Marijuana Made Charlo Greene Famous, Now She Faces 54 Years in Prison
Charlo Greene, former reporter for an Anchorage KTVA station, made headlines first for declaring on LIVE television that she was quitting her job to become a full-time marijuana advocate.
Greene said “f**k it, I quit” during her final broadcast, much to the chagrin of her colleagues and management at the station.
Now Greene is back in the news for committing a crime .
According to court documents, Greene’s Alaska Cannabis Club was raided twice after six undercover police officers were able to purchase marijuana from the establishment.
Greene’s attorney maintains that his client is the only person being prosecuted while several other club members were involved in the illegal sales; however Greene’s counsel has recently dropped her as a client in favor of working with the state of Alaska as a prosecutor.
The marijuana advocate is “not very hopeful” about facing fifty-four years in prison. Greene said: “None of this makes sense. The fact that the state has already spent so much time and money [on me] just doesn’t make sense.”
One of the most confusing aspects of this case is that Alaska legalized marijuana for medicinal and recreational use two years ago.
For over forty years Alaskans have enjoyed legal at-home use of marijuana, but in 1998 the state neglected to include dispensaries in provisions regarding access to the plant.
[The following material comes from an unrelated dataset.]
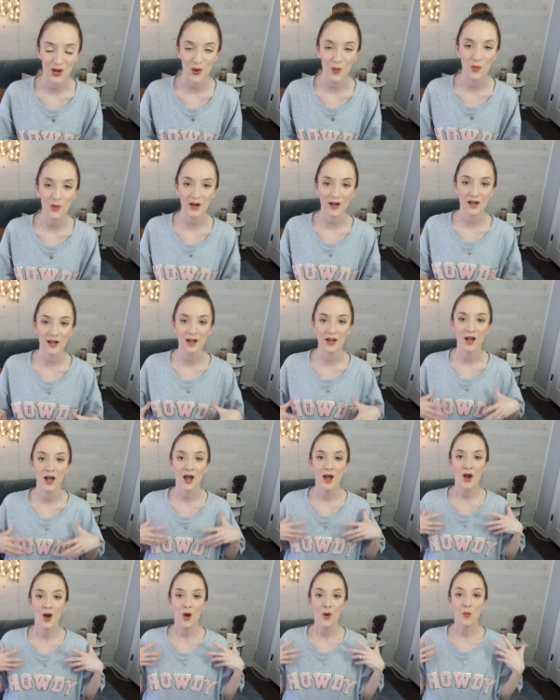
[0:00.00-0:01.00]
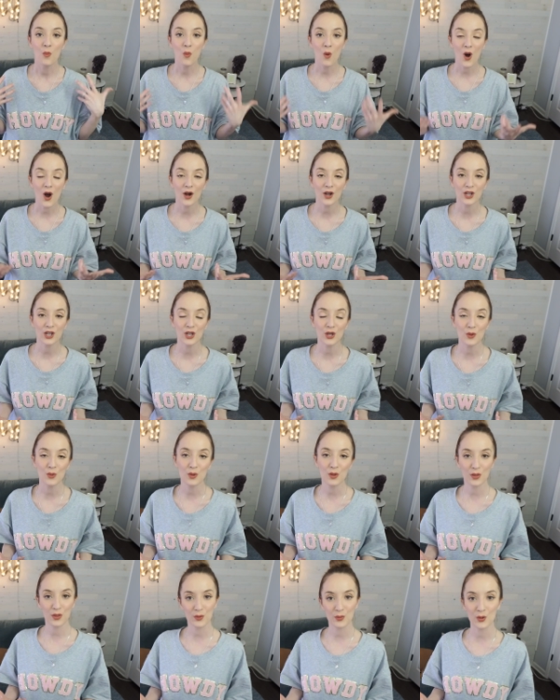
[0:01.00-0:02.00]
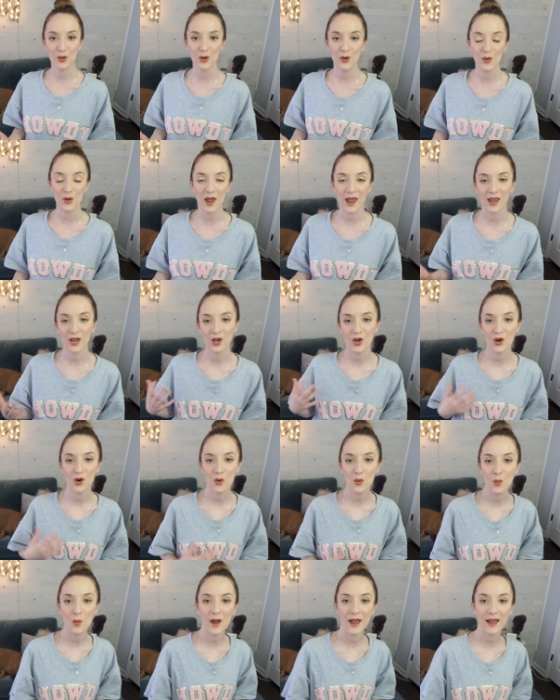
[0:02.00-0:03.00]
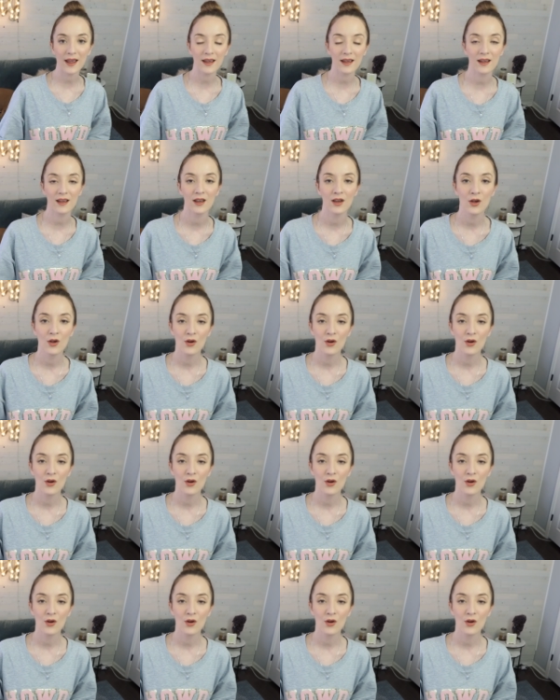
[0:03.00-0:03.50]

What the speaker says: We're gonna walk you through a quick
Greene’s club circumvented Alaska’s restrictions for paying members who made donations to the organization in exchange for pot. Members signed an agreement acknowledging that “any voluntary contributions made for cannabis [they] may acquire from the Alaska Cannabis Club are used to ensure its continued operation and that any cash transaction, membership credit or exchange for cannabis in no way constitutes commercial promotion of illegal marijuana or illegal distribution. The monies [they] may donate, membership credits [they] may earn or apply, or work that [they] do in the production of the cannabis are provided to help the Alaska Cannabis Club continue its operations.”
In addition, the Alaska Cannabis Club signatory agreed to “implement my own policies at home, the office, the car and wherever I am or travel to within Alaska that will ensure that my cannabis does not get onto the illegal market, nor will it get into the hands of minors.”
Greene’s defense stems from “the state… now using the laws pre-legalization to prosecute and persecute” the former news anchor.
After quitting at the news station, Greene set up an IndieGogo campaign to debunk marijuana myths in an effort to destigmatize the public.
In response, the Alaska Public Offices Commission subpoenaed Greene in an investigation into whether or not she “violated campaign finance laws”. This incident lasted for several months as the states’ lawyers began “chipping away at the idea of [Greene] in public.”